CSDT work log by Lily: July 2011

Sunday, July 31, 2011

7/21 - 7/28

Done last week:

Improved progress bar; I think it's as good as it needs to be for now. The black-boxing issue mentioned two weeks ago remains unsolved but different indicators for different processes are now working.
Finished input verification
Added cancel feature
Added save feature
Implemented memory overflow protection
Improved algorithms a little
Started working on an automated option that analyzes several network files at once and compiles a chart of the results

To do:

Finish automated option
Get a working copy to Jeffrey, the linguist
Try out another algorithm optimization I found
Work on the content for a website about networks & fractals

Progress is a little slow this week due to sickness + computer troubles, either of which problems alone would be easily surmountable but which together are a bit much.

Thursday, July 21, 2011

This week I uploaded the new version of the African Fractal applet to the website, and made some edits to the html to make it all run smoothly.

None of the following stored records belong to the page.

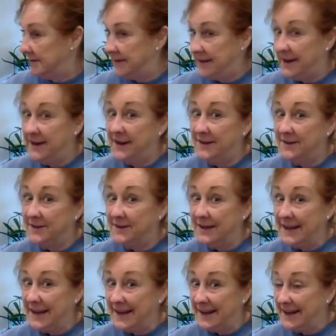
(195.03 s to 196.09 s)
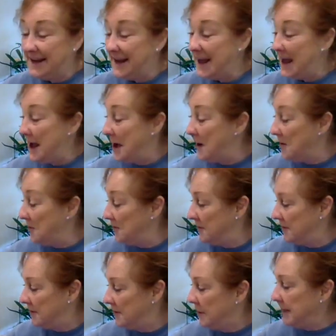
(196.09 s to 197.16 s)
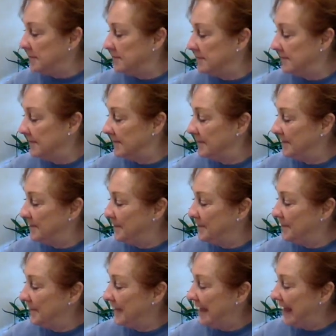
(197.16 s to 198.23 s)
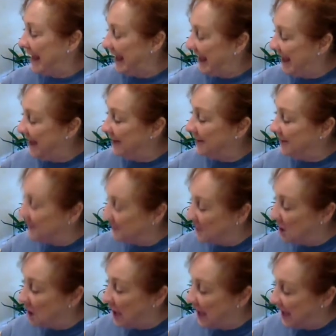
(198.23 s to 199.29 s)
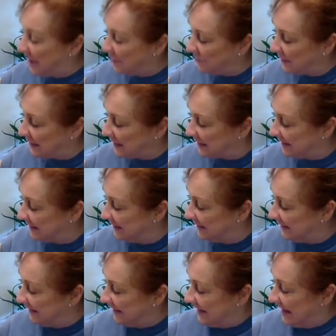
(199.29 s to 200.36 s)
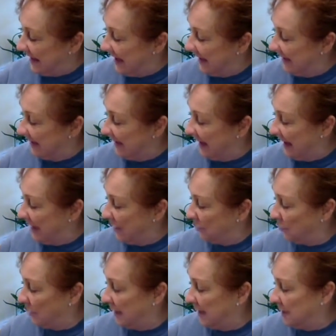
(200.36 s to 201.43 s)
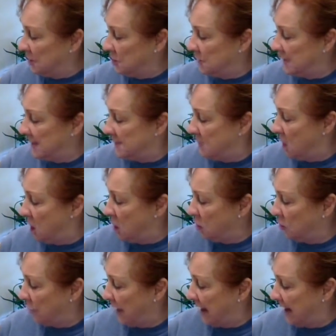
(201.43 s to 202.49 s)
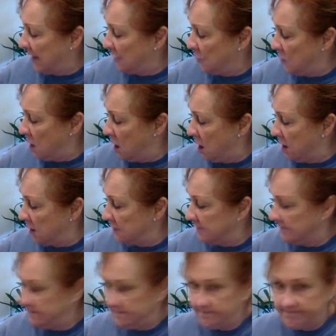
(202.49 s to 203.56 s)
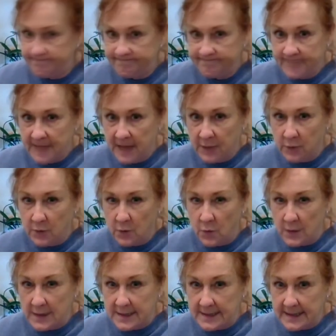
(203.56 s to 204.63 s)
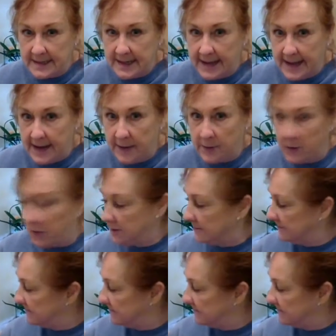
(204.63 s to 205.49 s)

That ant's going to get it now. But the ant saw Henry, and the ant ran to a small crack in the wall. Henry went and got a hammer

For the network applet, I got a pretty good linearity measure working with the help of Jed.
I also implemented the generation of predefined types of graphs; now I want to add a save feature so users can reuse these graphs.
I added some input verification and made a tiny bit of progress fixing up the progress bar, but both these things need more work.
I've contacted a linguist interested in analyzing networks based on sentence construction, which I'm really excited about!

Besides the unfinished things just mentioned, I also want to work this week on:
experimenting with the algorithms
adding a cancel feature

Wednesday, July 13, 2011

7/6 - 7/13

Tasks accomplished this week:

Multiple networks can be loaded in one applet, to make comparisons easy. Also, many dimension-calculations can be run on each network without losing old results.
Threading is fixed, so gui always remains responsive
Interface in general is (hopefully) cleaner and more intuitive -though it's also more complicated with added functionality
There's a progress bar to show progress of dimension calculation, which can take a while for larger networks.
File uploading is exponentially faster (I discovered that using + concatenation to build a big string from a file is a bad idea - as the result string gets bigger and bigger it takes longer and longer to add the next piece. Using a StringBuilder and .append() is much better. Now files that used to take me almost a minute to read into a string are done in a blink.)

Some screenshots:

What it looks like on startup.

The information about the network (n, k, D) is now contained in the tab for that network. The loading panel is always accessible for loading more, and old networks stay "alive" (you can keep running analyses on them if you like).

Analysis in progress.

Panels with results from dimension calculation display the input used to create them as well as the computed dimension and r, an indication of the deviation of the data from a straight line (and hence sort of the reliability of the dimension value, though it's not really the best way to measure that). The "use D" button averages this value of D with any other computations of it that the user chose to "use" and displays that up above, where it now says "D: uncalculated". This way a user can experiment with different inputs and keep only the results from combinations that turn out to be helpful.

Things to work on:

Figure out a better way (besides "r") to measure how well a line fits the data (working with Jed on this tomorrow)
Add options in the loading panel to generate graphs of predefined types - random, trees, lattices, etc. - so users can compare the analysis of their networks with that of other models with the same n and k (number of nodes and average degree)
Experiment with algorithm speed improvement - look into optimizations and approximations
Make it sounder - make sure users can't overflow the memory and take care of bad input
Let the user cancel computations
Improve the progress indicator - parts of the computation are so black-boxed it's hard to accurately tell the progress without compromising encapsulation. Also if a user runs two different long computations at once they can only see the progress of the most recent one.
Keep looking into applications

Wednesday, July 6, 2011

6/26 - 7/6

Tasks accomplished:

Applet can now read and write graphs in XGMML.
GUI is more interactive - loading graphs and analyzing for dimension can now be done dynamically
I got data for the metabolic network of E. coli and the protein interaction network (PIN) for yeast from http://www-levich.engr.ccny.cuny.edu/~hmakse/soft_data.html and analyzed them, getting very close to the same results as others (3.4 for E. coli and 1.9 for the yeast). My results for E. coli are often a little high, but perhaps I'm not using the identical data (it seems there are several versions of these data - everywhere I look gives a slightly different number of nodes).
Minor improvements to the data displays

Some screenshots of results:


E. coli. The horizontal axis (ignore all coordinate labels for now; this was before I fixed them) represents box-size (maximum path length between any two nodes in a "box", or sub-net), and the vertical axis is the number of boxes needed to cover the network. For a fractal network the graph when scaled logarithmically (like here) should approximate a straight line. Notice the "D: 3.40..." Never before have I been so excited to see that number.


Same chart for the PIN of yeast. D = 1.91 - yay!

Yeast again; this time the vertical axis represents calculated dimension at each stage of the algorithm. As mentioned in my previous post, the values should end up very close to a single value for a fractal network, and here they do.

Things to focus on now:

Further improve gui - draw networks themselves, make the charts more readable and customizable
Look into more applications - find interesting networks to test (if anybody has any ideas, let me know!)